Archive for energy topic

Hester and Odekirk Discuss Debate History and the Topic Process

Posted in Critical Issues in Debate, Podcasts with tags , , , , on June 8, 2012 by Scott Odekirk

Dr. Michael Hester, Dean of the Honors College and Director of Debate at the University of West Georgia, returns to react to the 2012 Energy Topic Meetings with Critical Issues in Debate host Scott Odekirk. Hester participated very closely in this year’s Topic Committee Meeting, making the crucial “cake analogy” that would move the process along on day 2. This conversation includes who Hester thought the ‘gold standard’ of debate was when he first started competing, the history of energy topics, a proposal to improve the topic process, and Hester’s preferences on the 2012 Topic Wording Ballot.

Listen to the podcast by using the audio player below or download by clicking this link: hester topic 2012

The following is the 2012 Topic Wording Ballot:

1.   Resolved: The United States Federal Government should substantially reduce restrictions on, and/or substantially increase financial incentives for, energy production in the United States of one or more of the following: coal, crude oil, natural gas, nuclear power.

2.   Resolved: The United States Federal Government should substantially reduce restrictions on, and/or substantially increase financial incentives for, energy production in the United States of one or more of the following: coal, crude oil, natural gas, nuclear power, solar power, wind power.

3.   Resolved: The United States Federal Government should substantially reduce restrictions on, and/or substantially increase grants, direct loans, loan guarantees, and/or tax incentives for, energy production in the United States of one or more of the following: coal, crude oil, natural gas, nuclear power.

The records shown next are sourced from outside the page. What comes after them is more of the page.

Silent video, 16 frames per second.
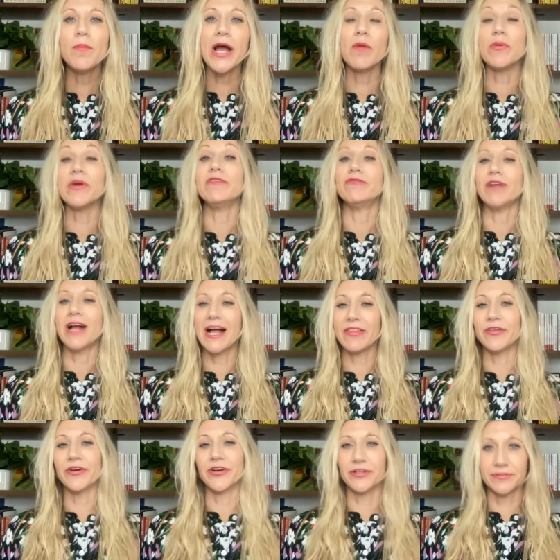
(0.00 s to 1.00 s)
might we
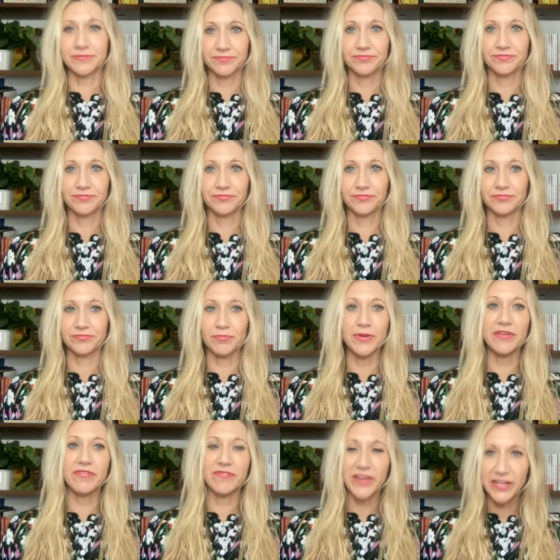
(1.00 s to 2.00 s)
rather
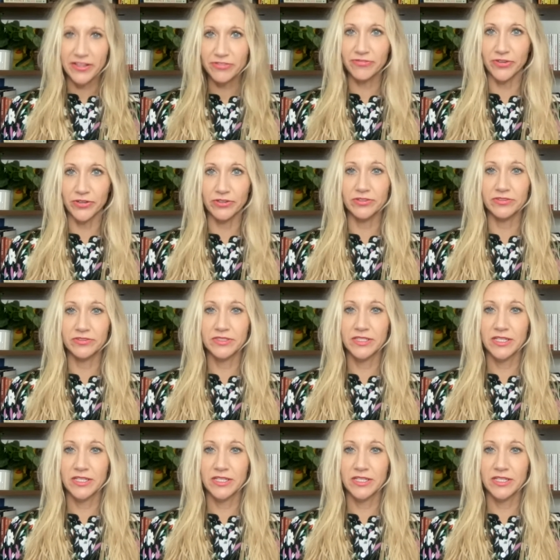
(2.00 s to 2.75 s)
be faithfulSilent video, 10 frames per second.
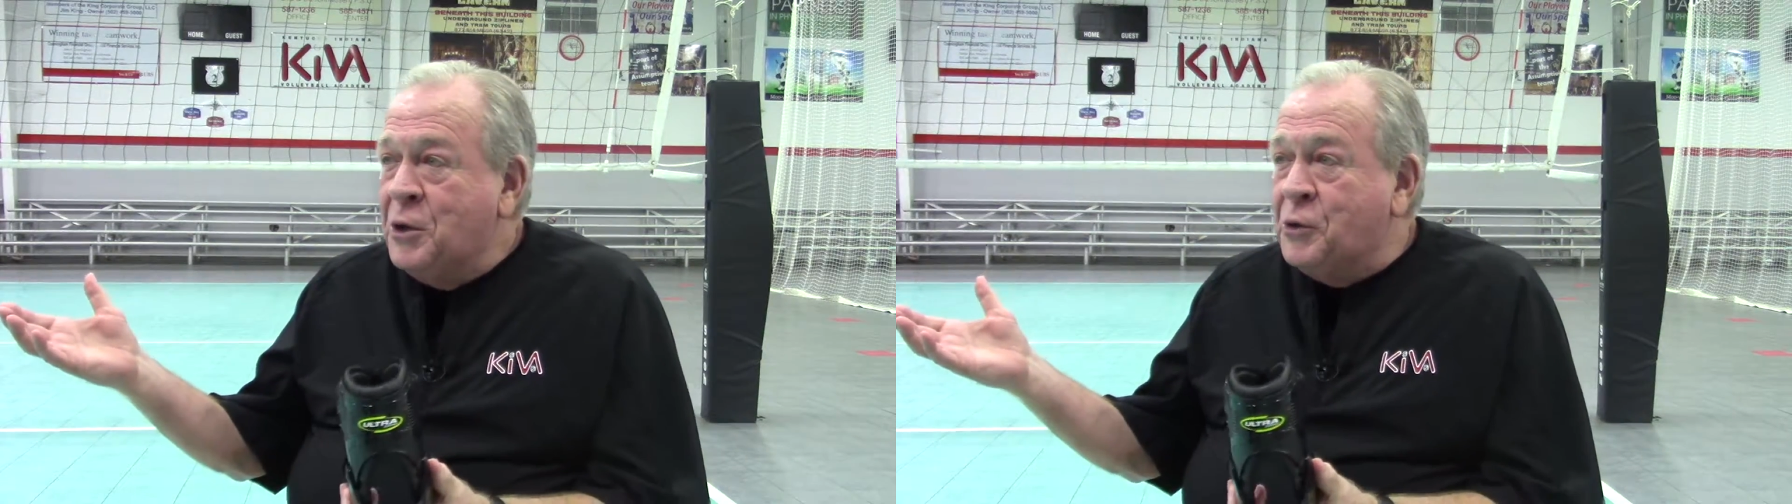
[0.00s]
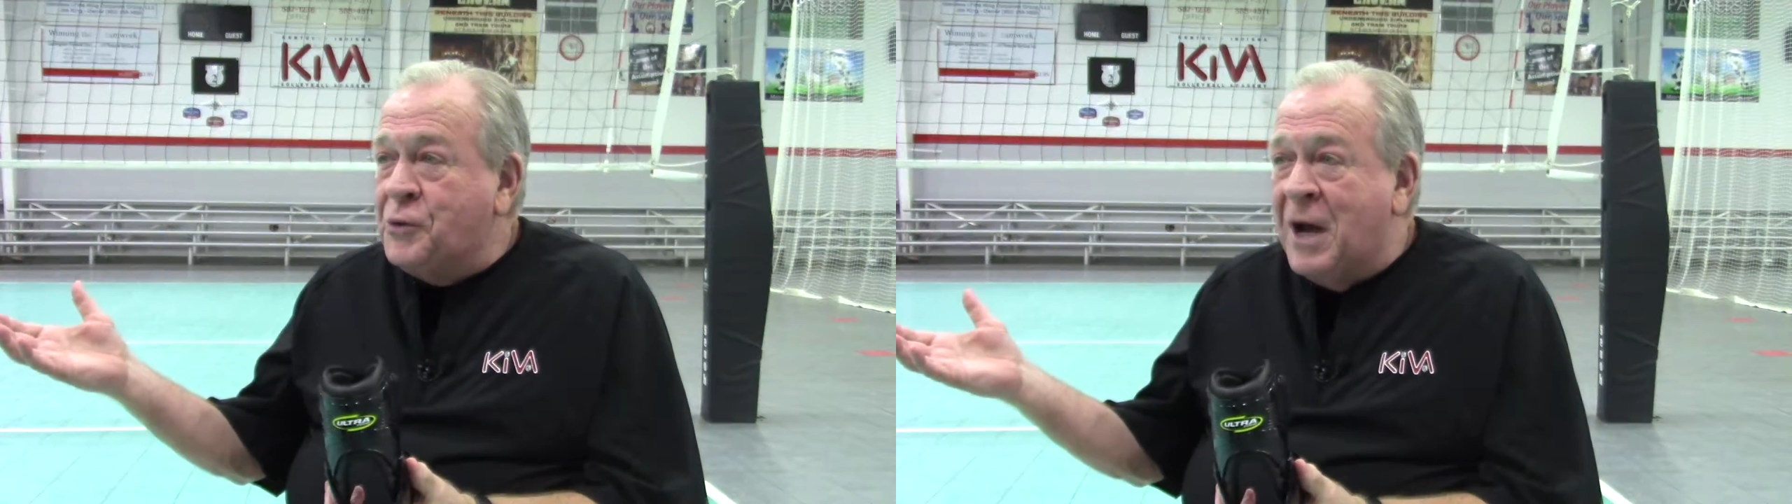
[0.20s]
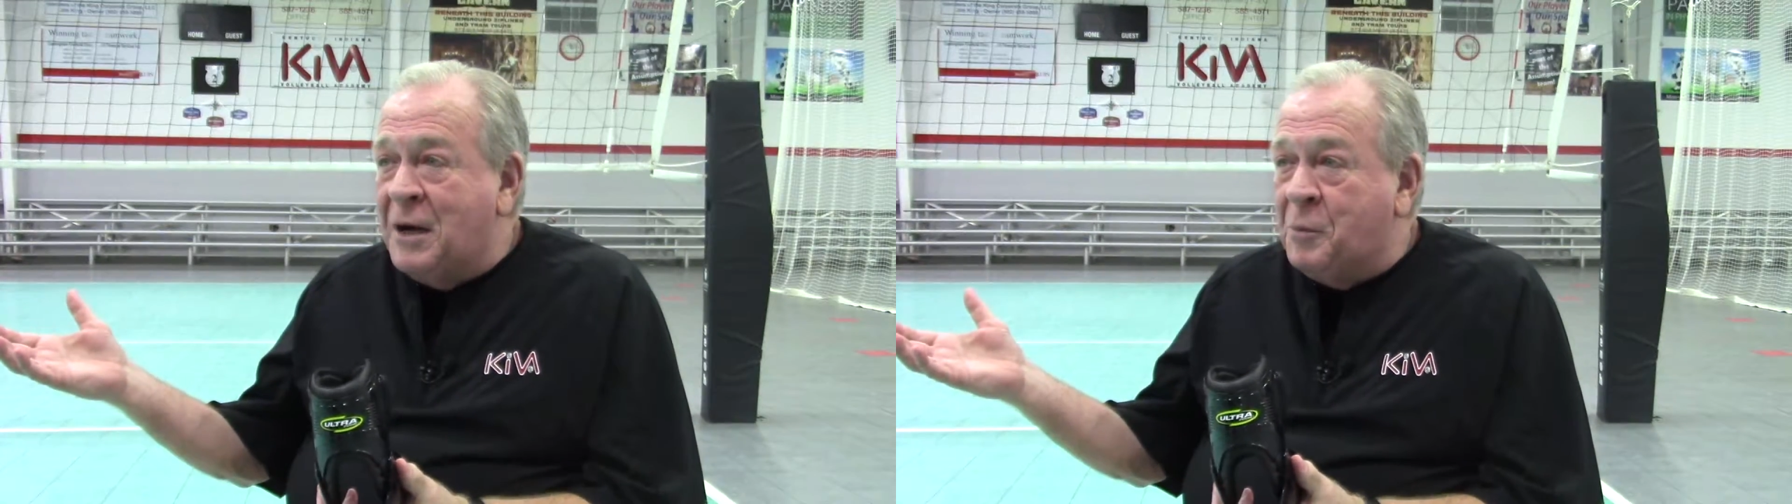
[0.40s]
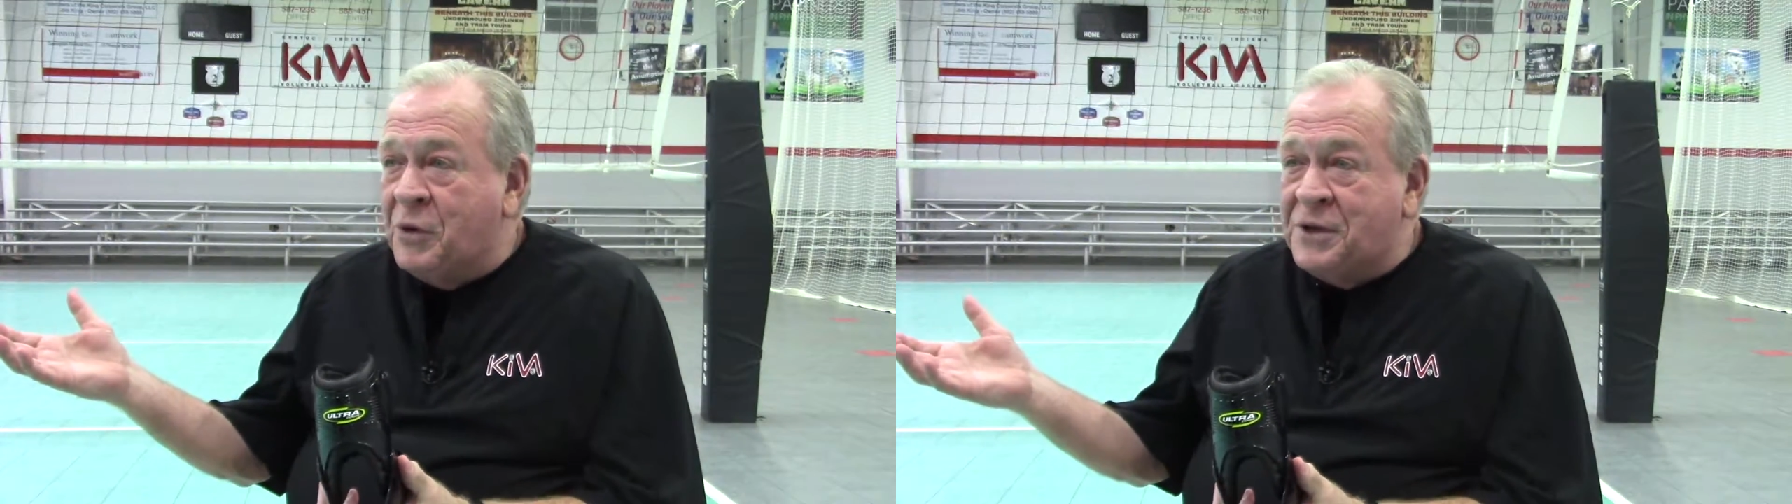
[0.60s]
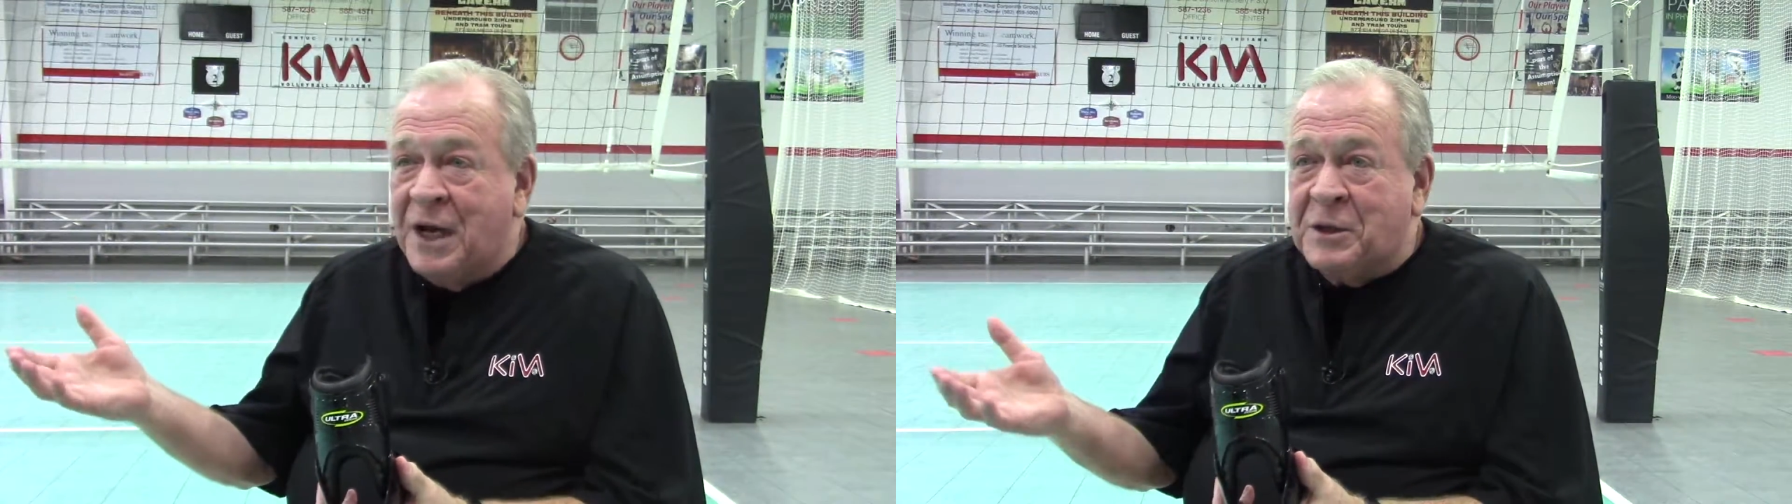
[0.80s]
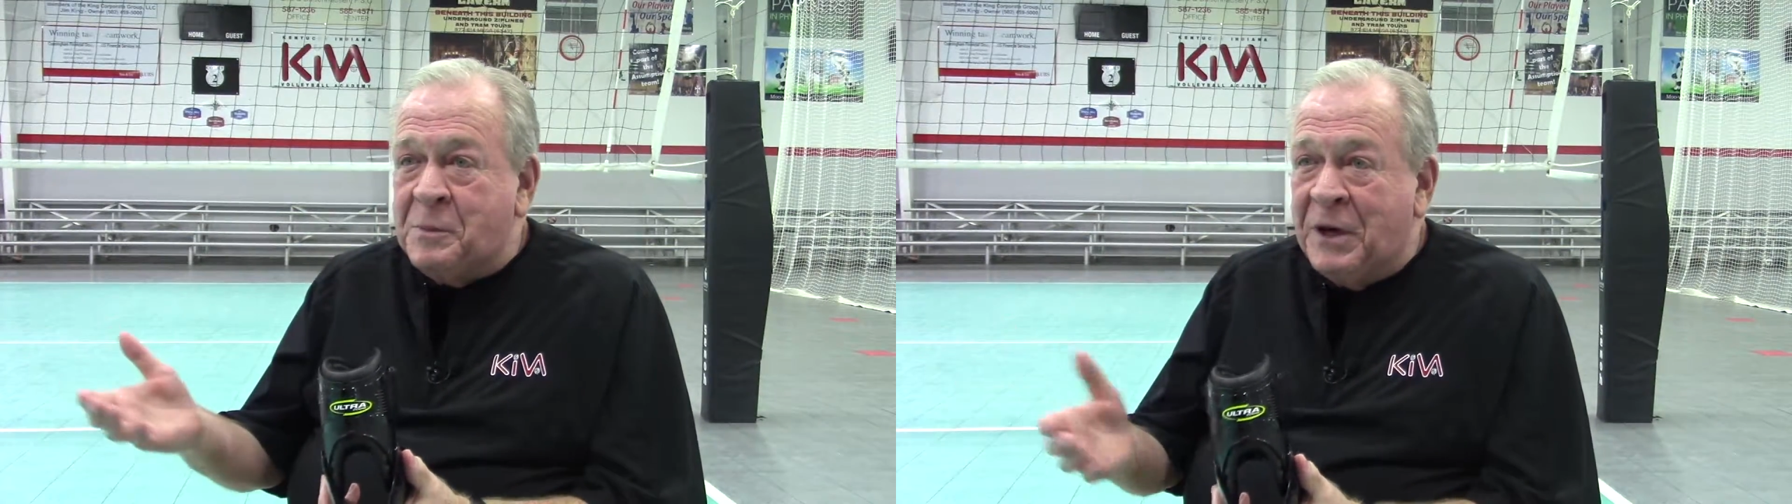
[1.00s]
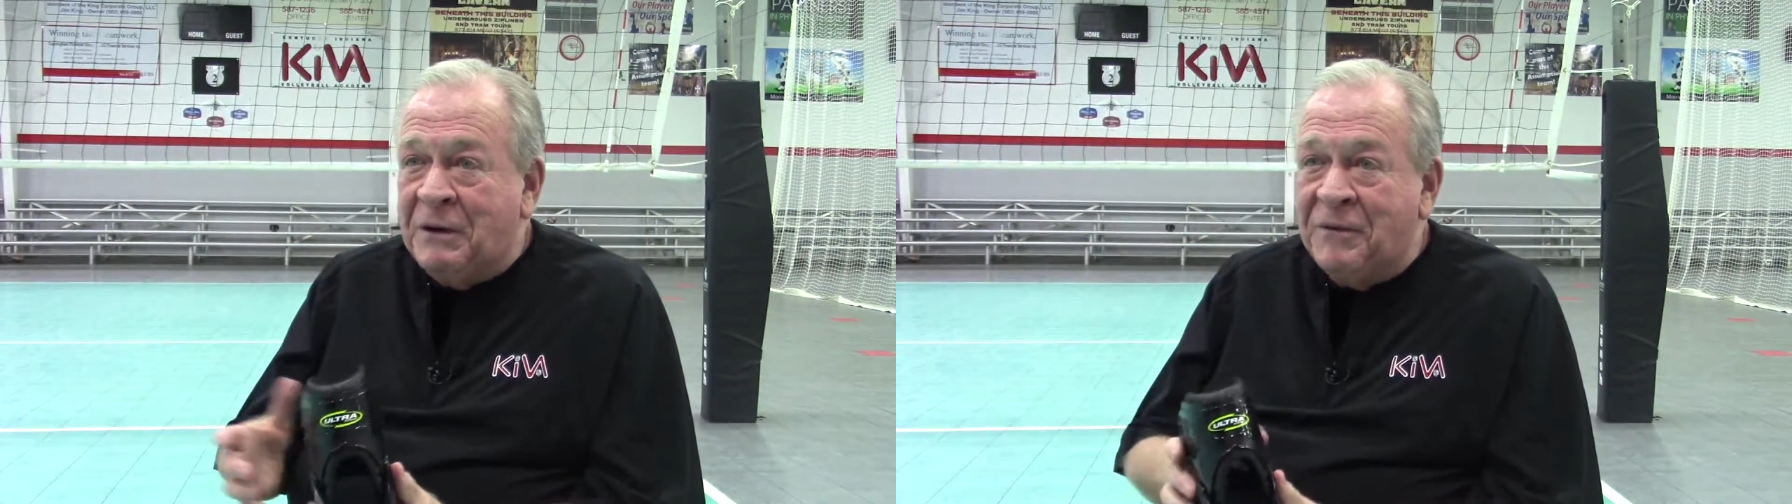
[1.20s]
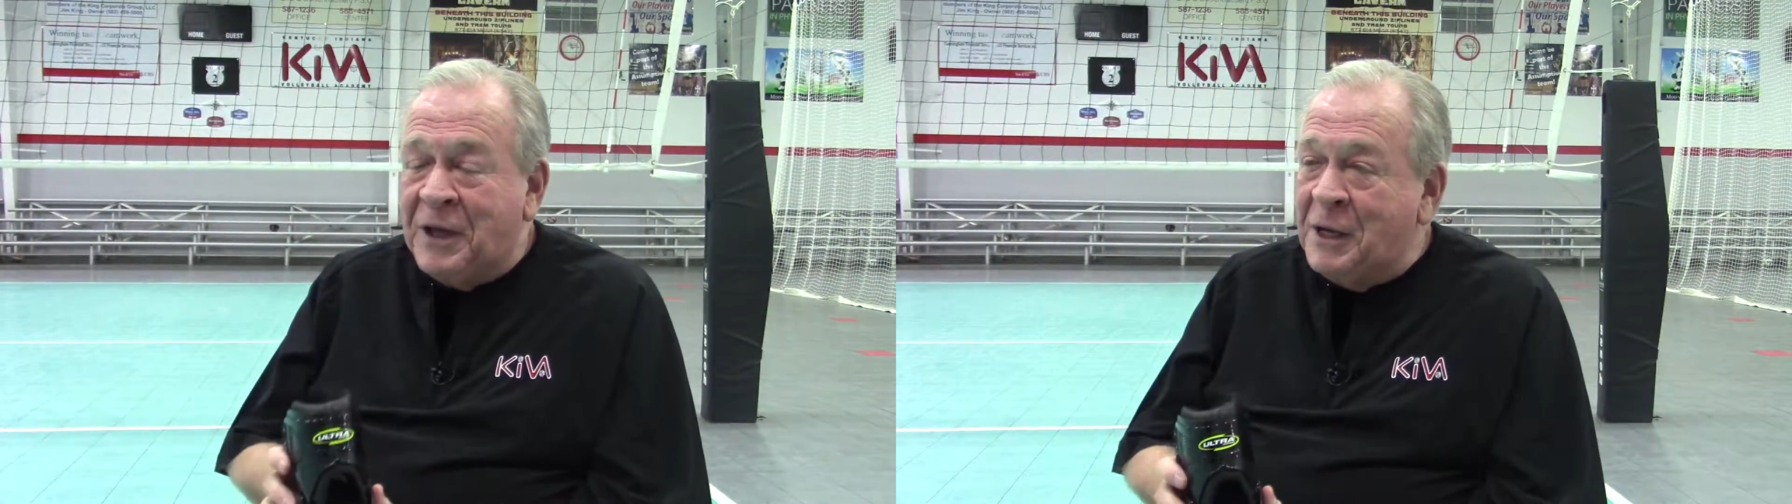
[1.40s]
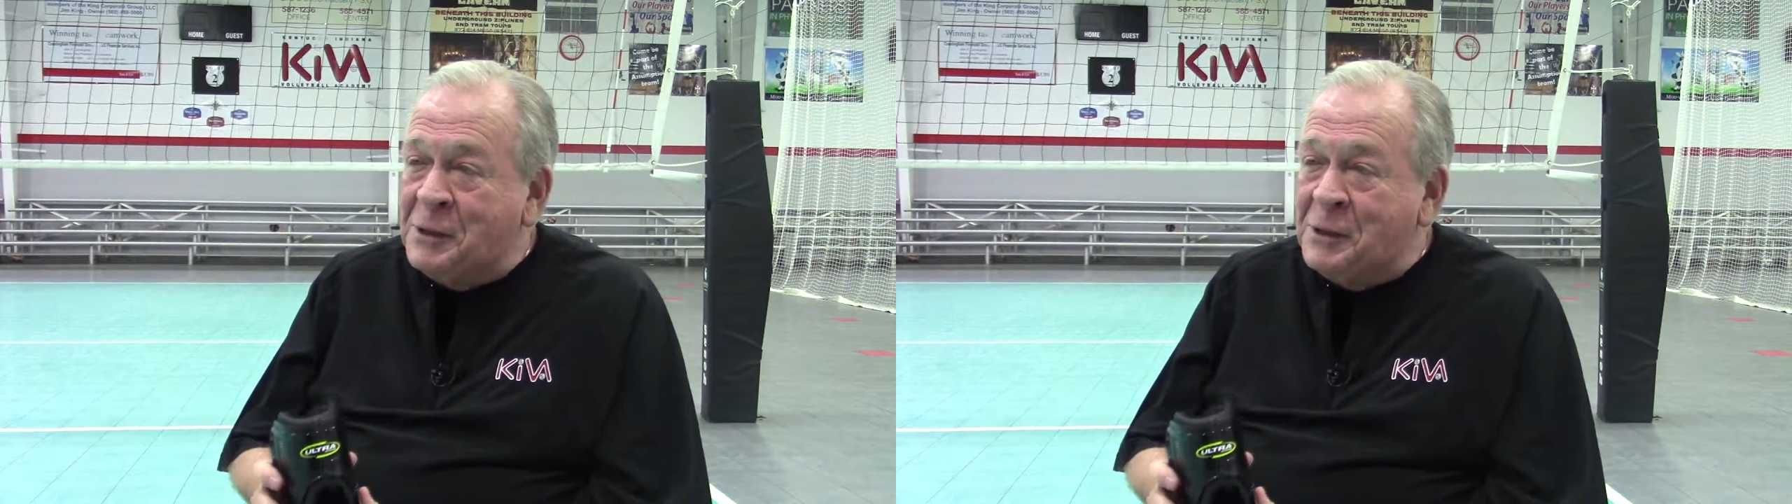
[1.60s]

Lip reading: You're trying to protect them and everything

4.   Resolved: The United States Federal Government should substantially reduce restrictions on, and/or substantially increase grants, direct loans, loan guarantees, and/or tax incentives for, energy production in the United States of one or more of the following: coal, crude oil, natural gas, nuclear power, solar power, wind power.

5.   Resolved: The United States Federal Government should substantially increase energy production in the United States via one or more of the following: a substantial reduction of statutory and/or regulatory restrictions on the production of crude oil, natural gas, and/or nuclear power; a substantial increase in grants, direct loans, loan guarantees, and/or tax incentives for electric power generation from coal, natural gas, nuclear power and/or renewable energy sources.

6.   Resolved: The United States Federal Government should substantially increase energy production in the United States via one or more of the following: a substantial reduction of statutory and/or regulatory restrictions on the production of crude oil, natural gas, and/or nuclear power; a substantial increase in financial incentives for electric power generation from coal, natural gas, nuclear power, and/or renewable energy sources.